Given data:
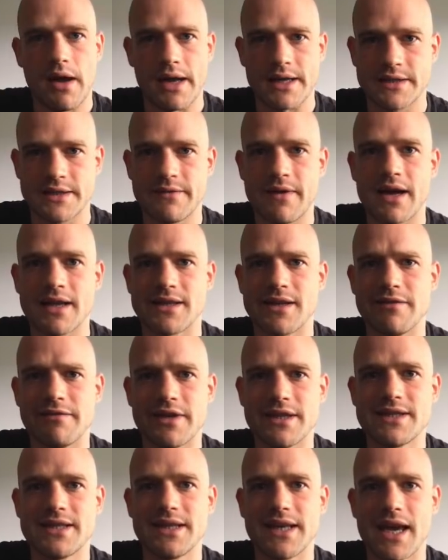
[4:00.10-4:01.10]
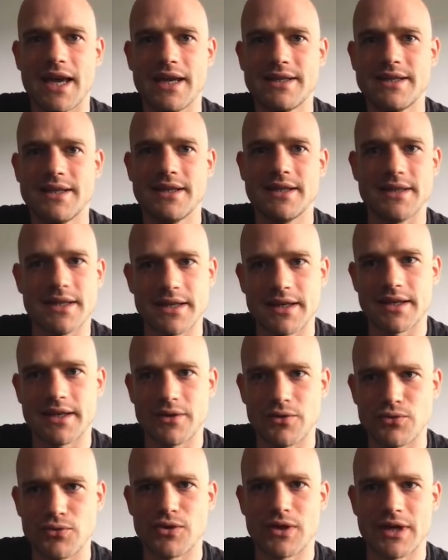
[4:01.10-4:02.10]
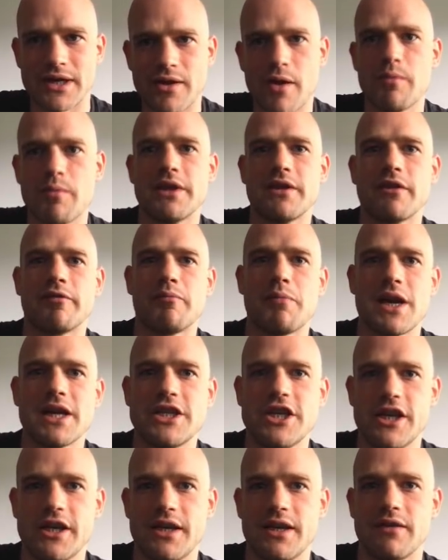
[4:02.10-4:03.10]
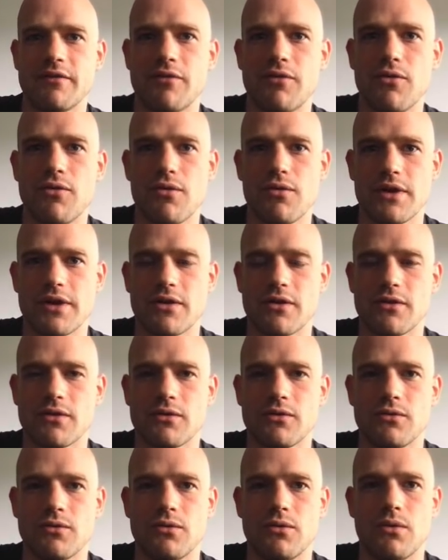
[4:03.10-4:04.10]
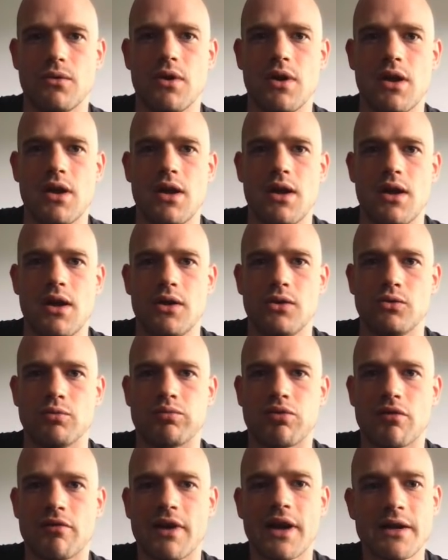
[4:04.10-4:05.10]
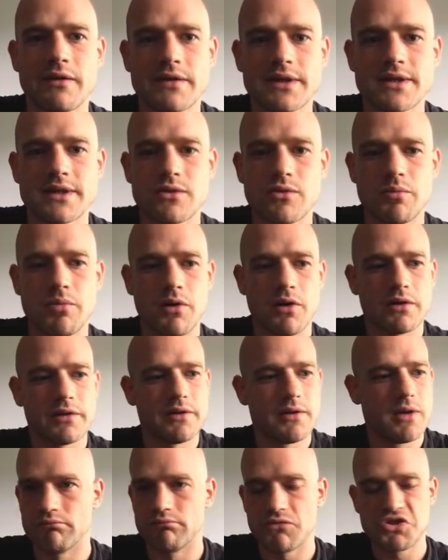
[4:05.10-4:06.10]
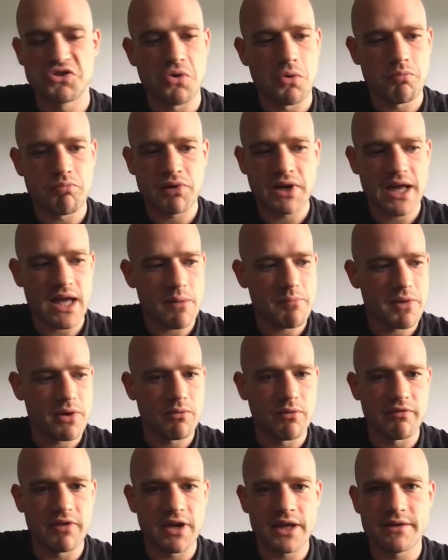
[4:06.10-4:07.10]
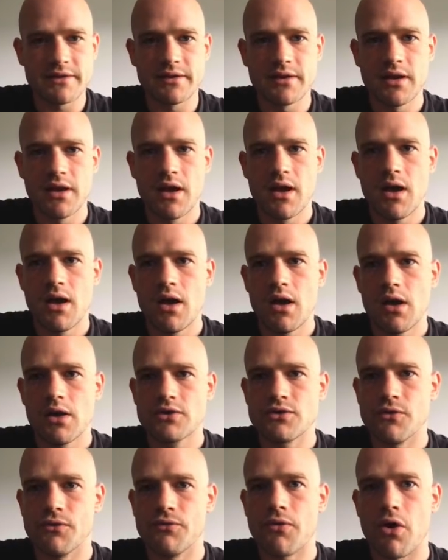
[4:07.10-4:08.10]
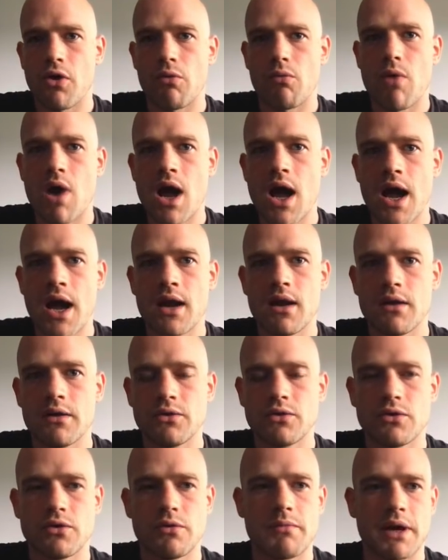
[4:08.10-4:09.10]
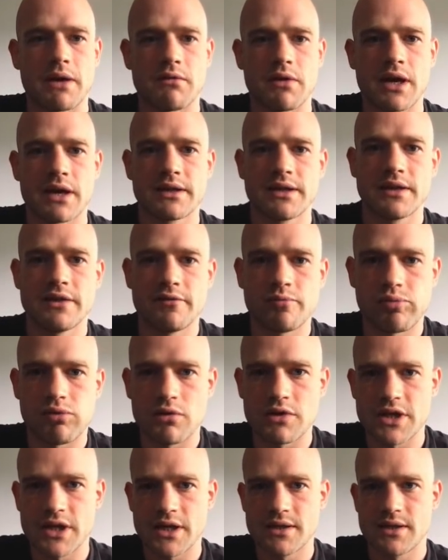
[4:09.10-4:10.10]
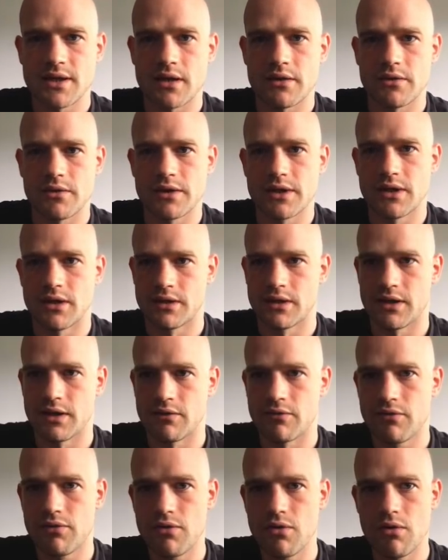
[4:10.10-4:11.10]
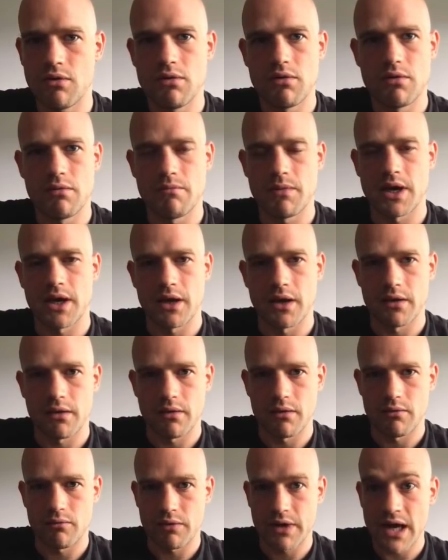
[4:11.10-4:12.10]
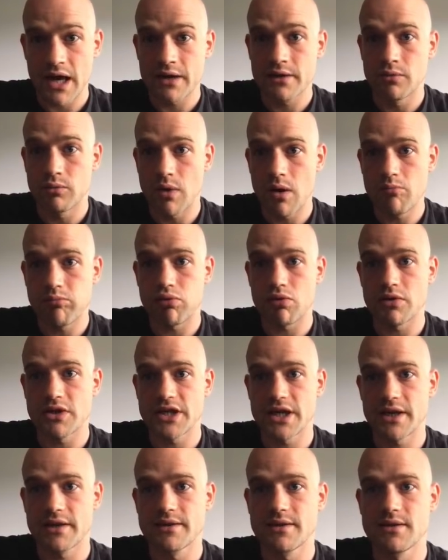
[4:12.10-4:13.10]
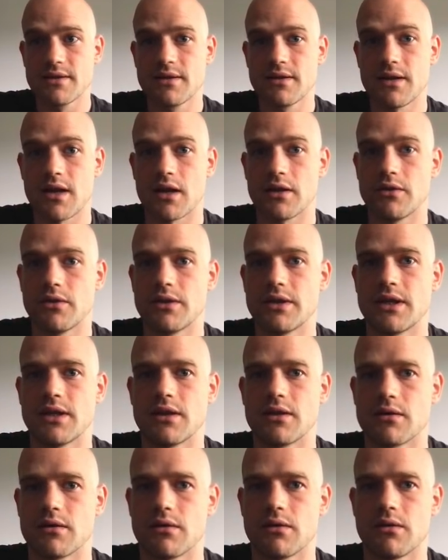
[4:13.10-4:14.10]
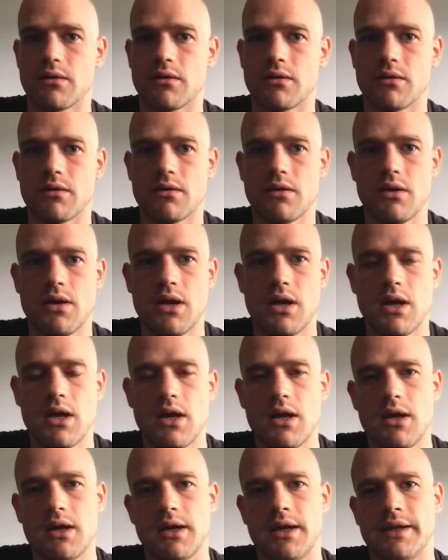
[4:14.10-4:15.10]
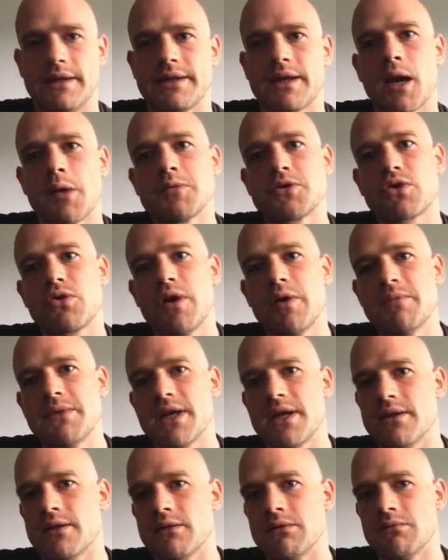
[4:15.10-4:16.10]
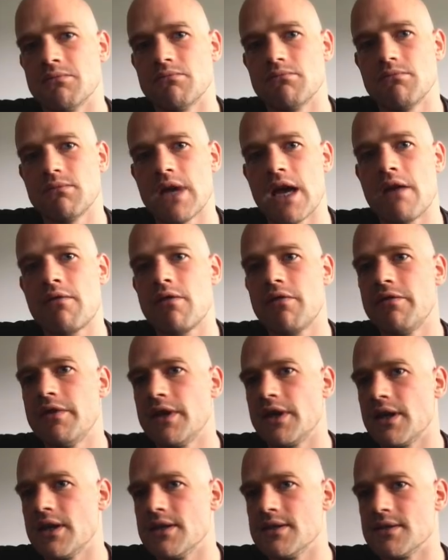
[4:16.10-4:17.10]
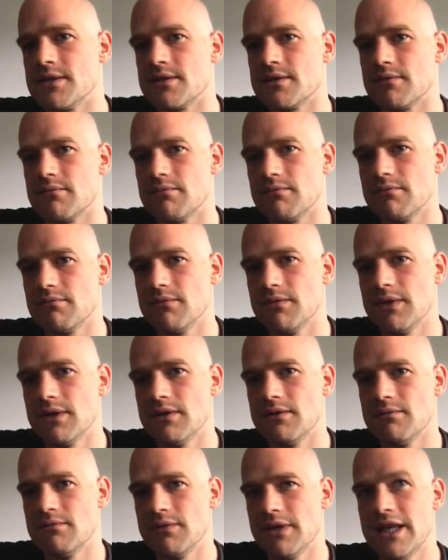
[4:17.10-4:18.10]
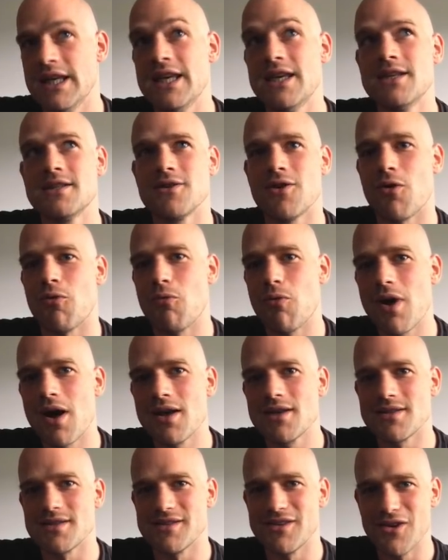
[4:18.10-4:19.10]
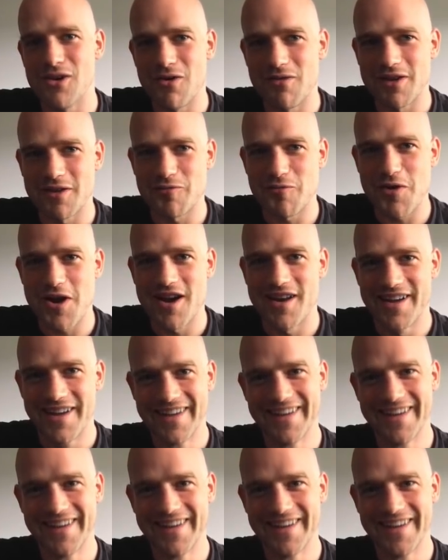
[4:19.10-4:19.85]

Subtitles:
As far as I investigated, they use a little bit of magic in Flow in order to provide this support. So pretty happy with it. So for a while, my React Native projects are done in Flow. My React web projects are done in TypeScript, and everything is or was love and well.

The problem: Quote exactly, and only, the lines from the one containing "[4:06.10-4:07.10]" through the last line of the records above, both included; leave out any pictures.

Your response:
[4:06.10-4:07.10]
[4:07.10-4:08.10]
[4:08.10-4:09.10]
[4:09.10-4:10.10]
[4:10.10-4:11.10]
[4:11.10-4:12.10]
[4:12.10-4:13.10]
[4:13.10-4:14.10]
[4:14.10-4:15.10]
[4:15.10-4:16.10]
[4:16.10-4:17.10]
[4:17.10-4:18.10]
[4:18.10-4:19.10]
[4:19.10-4:19.85]

Subtitles:
As far as I investigated, they use a little bit of magic in Flow in order to provide this support. So pretty happy with it. So for a while, my React Native projects are done in Flow. My React web projects are done in TypeScript, and everything is or was love and well.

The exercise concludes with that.